Die Inszenierung wirbelt "Figuren der Popkultur, klugen Feminismus, Frauenbilder, Männlichkeitsklischees, Glamour-Trash und ein paar grundsätzliche Frage von Einsamkeit, Liebe und Wahrheit sehr lässig und charmant durcheinander", freut sich Peter Laudenbach in der Süddeutschen Zeitung (11.5.2024).

"Irgendwie geht's um alles rund um Fußball, was man halt so aufschnappen kann", berichtet Barabara Behrendt für "Fazit" auf Deutschlandfunk Kultur (9.5.2024) und findet den Zugriff auf das Thema "Spielerfrauen", um das es erst am Ende so richtig gehe, teils klischiert und auch unentschieden: "Man weiß gar nicht, ob sich die Produktion über diese Paare lustig machen will oder nicht." Um einen feministischen Zugriffe auf die patriarchale Welt des Fußballs gehe es "viel zu wenig". Der Text biete eher "Szenensplitter", die "nicht zu einem richtigen Ganzen werden".
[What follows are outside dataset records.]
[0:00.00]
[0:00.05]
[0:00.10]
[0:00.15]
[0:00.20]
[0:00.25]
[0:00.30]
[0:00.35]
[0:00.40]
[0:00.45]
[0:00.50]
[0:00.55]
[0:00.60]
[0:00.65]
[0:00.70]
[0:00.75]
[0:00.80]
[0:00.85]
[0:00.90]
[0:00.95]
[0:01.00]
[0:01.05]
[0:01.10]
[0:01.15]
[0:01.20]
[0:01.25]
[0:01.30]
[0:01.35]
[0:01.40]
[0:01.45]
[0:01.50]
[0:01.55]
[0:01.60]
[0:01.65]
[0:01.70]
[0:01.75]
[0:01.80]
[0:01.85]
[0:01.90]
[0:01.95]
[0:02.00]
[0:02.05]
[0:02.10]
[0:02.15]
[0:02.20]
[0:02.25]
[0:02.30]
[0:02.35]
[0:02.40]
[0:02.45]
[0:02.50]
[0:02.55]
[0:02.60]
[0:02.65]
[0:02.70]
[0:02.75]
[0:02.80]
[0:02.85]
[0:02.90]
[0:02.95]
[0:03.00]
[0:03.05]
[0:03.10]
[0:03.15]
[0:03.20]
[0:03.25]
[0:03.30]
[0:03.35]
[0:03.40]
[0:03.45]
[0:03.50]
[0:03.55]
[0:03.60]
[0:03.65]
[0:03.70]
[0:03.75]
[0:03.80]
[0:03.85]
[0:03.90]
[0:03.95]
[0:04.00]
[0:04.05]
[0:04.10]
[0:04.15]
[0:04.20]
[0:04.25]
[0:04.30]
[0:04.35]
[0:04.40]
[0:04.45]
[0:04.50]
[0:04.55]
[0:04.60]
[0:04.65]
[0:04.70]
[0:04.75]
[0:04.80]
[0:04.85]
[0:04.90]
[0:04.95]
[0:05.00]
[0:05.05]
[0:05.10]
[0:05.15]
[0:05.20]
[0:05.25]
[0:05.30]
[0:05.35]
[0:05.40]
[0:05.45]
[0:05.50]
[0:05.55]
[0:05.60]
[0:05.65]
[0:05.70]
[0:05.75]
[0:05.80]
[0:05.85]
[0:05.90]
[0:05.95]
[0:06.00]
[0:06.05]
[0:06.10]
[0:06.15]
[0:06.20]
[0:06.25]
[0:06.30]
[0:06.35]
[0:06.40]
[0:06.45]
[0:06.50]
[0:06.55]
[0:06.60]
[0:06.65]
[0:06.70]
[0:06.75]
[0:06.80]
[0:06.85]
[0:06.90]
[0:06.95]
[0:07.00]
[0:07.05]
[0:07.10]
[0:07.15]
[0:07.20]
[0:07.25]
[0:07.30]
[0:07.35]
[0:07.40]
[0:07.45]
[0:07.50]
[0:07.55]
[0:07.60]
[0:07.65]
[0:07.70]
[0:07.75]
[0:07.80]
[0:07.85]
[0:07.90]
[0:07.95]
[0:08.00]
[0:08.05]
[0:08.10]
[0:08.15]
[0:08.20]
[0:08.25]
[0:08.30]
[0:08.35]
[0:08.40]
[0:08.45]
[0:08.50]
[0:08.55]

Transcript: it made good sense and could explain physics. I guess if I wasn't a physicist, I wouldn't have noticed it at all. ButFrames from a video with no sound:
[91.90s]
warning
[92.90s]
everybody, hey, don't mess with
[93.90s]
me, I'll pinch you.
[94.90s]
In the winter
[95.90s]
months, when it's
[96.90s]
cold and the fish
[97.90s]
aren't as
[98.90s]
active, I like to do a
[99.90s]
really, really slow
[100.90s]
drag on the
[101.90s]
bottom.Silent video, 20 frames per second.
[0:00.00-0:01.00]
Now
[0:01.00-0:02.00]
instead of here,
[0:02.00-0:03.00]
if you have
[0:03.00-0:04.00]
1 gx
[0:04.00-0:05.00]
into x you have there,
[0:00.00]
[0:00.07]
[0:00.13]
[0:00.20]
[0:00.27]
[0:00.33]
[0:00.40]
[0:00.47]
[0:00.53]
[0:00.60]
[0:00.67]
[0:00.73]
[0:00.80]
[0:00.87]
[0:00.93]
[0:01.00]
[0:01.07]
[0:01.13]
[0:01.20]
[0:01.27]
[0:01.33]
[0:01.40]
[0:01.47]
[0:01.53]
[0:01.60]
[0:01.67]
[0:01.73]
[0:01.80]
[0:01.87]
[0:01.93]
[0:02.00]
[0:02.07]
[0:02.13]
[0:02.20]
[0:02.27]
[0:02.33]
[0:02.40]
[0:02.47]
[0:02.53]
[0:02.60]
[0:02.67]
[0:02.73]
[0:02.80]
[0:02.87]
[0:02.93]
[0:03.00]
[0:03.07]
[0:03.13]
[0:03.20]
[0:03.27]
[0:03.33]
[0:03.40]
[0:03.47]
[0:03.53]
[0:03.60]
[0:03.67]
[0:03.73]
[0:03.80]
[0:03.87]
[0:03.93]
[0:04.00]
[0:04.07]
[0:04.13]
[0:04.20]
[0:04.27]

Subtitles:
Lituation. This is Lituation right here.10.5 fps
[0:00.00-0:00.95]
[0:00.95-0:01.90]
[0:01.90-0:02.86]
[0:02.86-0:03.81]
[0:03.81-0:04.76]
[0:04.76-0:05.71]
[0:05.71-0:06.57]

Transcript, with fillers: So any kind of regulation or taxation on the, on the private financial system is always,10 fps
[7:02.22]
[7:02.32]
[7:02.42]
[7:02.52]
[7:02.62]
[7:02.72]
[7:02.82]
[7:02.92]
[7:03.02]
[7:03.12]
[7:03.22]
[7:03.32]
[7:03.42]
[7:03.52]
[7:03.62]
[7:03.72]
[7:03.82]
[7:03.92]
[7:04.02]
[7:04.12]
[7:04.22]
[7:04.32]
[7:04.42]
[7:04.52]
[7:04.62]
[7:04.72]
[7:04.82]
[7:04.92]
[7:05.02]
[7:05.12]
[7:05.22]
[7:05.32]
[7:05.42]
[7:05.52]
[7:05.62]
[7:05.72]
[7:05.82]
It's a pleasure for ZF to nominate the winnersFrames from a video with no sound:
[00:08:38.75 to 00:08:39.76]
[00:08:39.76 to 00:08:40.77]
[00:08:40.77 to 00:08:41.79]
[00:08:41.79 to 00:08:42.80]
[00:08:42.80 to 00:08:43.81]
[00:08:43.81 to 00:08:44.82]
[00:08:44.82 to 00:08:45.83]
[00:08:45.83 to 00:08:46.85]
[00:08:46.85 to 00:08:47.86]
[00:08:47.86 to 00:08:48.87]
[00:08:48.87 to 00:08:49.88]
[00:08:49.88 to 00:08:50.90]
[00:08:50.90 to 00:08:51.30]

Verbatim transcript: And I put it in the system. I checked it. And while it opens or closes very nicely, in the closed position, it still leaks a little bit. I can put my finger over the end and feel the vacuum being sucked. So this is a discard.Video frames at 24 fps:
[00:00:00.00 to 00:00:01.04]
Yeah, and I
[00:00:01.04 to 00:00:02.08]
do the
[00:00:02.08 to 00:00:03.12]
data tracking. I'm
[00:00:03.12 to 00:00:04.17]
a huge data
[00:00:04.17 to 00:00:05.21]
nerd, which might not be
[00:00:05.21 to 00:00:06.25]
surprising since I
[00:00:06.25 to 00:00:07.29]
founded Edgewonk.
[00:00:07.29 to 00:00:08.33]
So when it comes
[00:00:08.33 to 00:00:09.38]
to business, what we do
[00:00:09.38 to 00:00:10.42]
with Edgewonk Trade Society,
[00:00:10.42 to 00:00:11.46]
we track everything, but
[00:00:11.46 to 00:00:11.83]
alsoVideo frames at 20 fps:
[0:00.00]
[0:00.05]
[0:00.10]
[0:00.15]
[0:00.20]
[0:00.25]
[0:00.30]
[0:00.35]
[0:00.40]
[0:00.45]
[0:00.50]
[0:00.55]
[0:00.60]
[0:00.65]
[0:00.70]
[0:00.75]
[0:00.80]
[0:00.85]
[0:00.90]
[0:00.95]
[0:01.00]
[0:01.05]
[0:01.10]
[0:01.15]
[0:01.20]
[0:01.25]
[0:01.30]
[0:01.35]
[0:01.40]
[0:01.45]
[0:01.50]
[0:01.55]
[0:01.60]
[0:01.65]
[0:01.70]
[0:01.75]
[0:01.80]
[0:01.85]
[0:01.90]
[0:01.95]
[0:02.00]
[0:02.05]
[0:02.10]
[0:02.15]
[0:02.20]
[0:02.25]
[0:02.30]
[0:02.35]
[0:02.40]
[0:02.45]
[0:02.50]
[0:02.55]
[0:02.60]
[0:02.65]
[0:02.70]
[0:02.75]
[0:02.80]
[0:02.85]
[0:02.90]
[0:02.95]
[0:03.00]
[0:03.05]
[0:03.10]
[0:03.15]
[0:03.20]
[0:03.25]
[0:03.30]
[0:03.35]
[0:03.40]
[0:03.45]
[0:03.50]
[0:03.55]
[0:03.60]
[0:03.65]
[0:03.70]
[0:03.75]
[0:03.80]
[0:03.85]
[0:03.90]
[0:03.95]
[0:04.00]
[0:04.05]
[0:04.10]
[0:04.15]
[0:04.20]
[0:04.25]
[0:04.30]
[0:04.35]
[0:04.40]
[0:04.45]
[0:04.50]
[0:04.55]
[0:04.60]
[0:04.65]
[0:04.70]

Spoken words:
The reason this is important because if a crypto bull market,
"Das Duo Martens und Schneider spielt hervorragend präzise zusammen, oft durchaus mit unterhaltsamem Unterton", schreibt Katrin Pauly in der Berliner Morgenpost (13.5.2024). "Insgesamt hätte dem Abend etwas mehr Fokussierung gutgetan."

Kommentare  
Spielerfrauen, Berlin: Treffer gegen Ende
Der neue Abend des BE-Shooting Stars-Duos Sina Martens/Lena Brasch braucht eine Weile, bis sie sich warmgespielt haben. Vorsichtiges Herantasten ist in der ersten Hälfte angesagt. Ihr "Spielerfrauen"-Projekt ähnelt in dieser frühen Phase eher noch einer Stoffsammlung und Aneinanderreihung kabarettistischer Schnipsel rund ums Thema Fussball.

Manche Spielzüge von Sina Martens, die sich diesmal Gabriel Schneider auf die Bühne des Neuen Hauses des Berliner Ensembles dazugeholt hat, sind schön anzusehen, zwingende Torchancen bleiben zunächst Mangelware.

Aber ein Spiel dauert ja bekanntlich 90 Minuten. In der zweiten Hälfte agiert das "Spielerfrauen"-Team deutlich fokussierter. Klasse-Mannschaften wie Real Madrid oder Bayer Leverkusen zeichnet es aus, dass sie in den Schlussminuten noch mal alle Kräfte mobilisieren und die entscheidenden Treffer erzielen können.

Eine Angriffswelle rollt in der Schlussphase nach der nächsten. Den ersten Treffer landen die „Spielerfrauen“ mit der Szene im Bällebad, wo Schneider das Klischee eines Fußballstars spielt, der nicht die hellste Kerze auf der Torte ist, und Martens mit ihrer Rolle als Anhängsel hadert, die nur schön aussehen muss.

Schlag auf Schlag geht es weiter mit einem emotionalen Monolog von Sina Martens, in dem sie sich in das Schicksal von Kasia Lenhardt einfühlt. Der heiter-witzelnde Spielverlauf wird auf den Kopf gestellt, der Abend bekommt Tiefe und Format. Ganz zum Schluss auch noch Glamour, als Schneider im Victoria Beckham-Look auf die Bühne kommt und den jungen Kolleginnen erklärt, wie man die Rolle als Spielerfrau ausfüllt.

Als der Abend nach 90 Minuten und der üblichen Nachspielzeit abgepfiffen wird, lässt sich ein positives Fazit ziehen. Aber die Top-Form ihres Überraschungshits „It´s Britney, Bitch!“ erreichen Brasch/Martens diesmal nicht.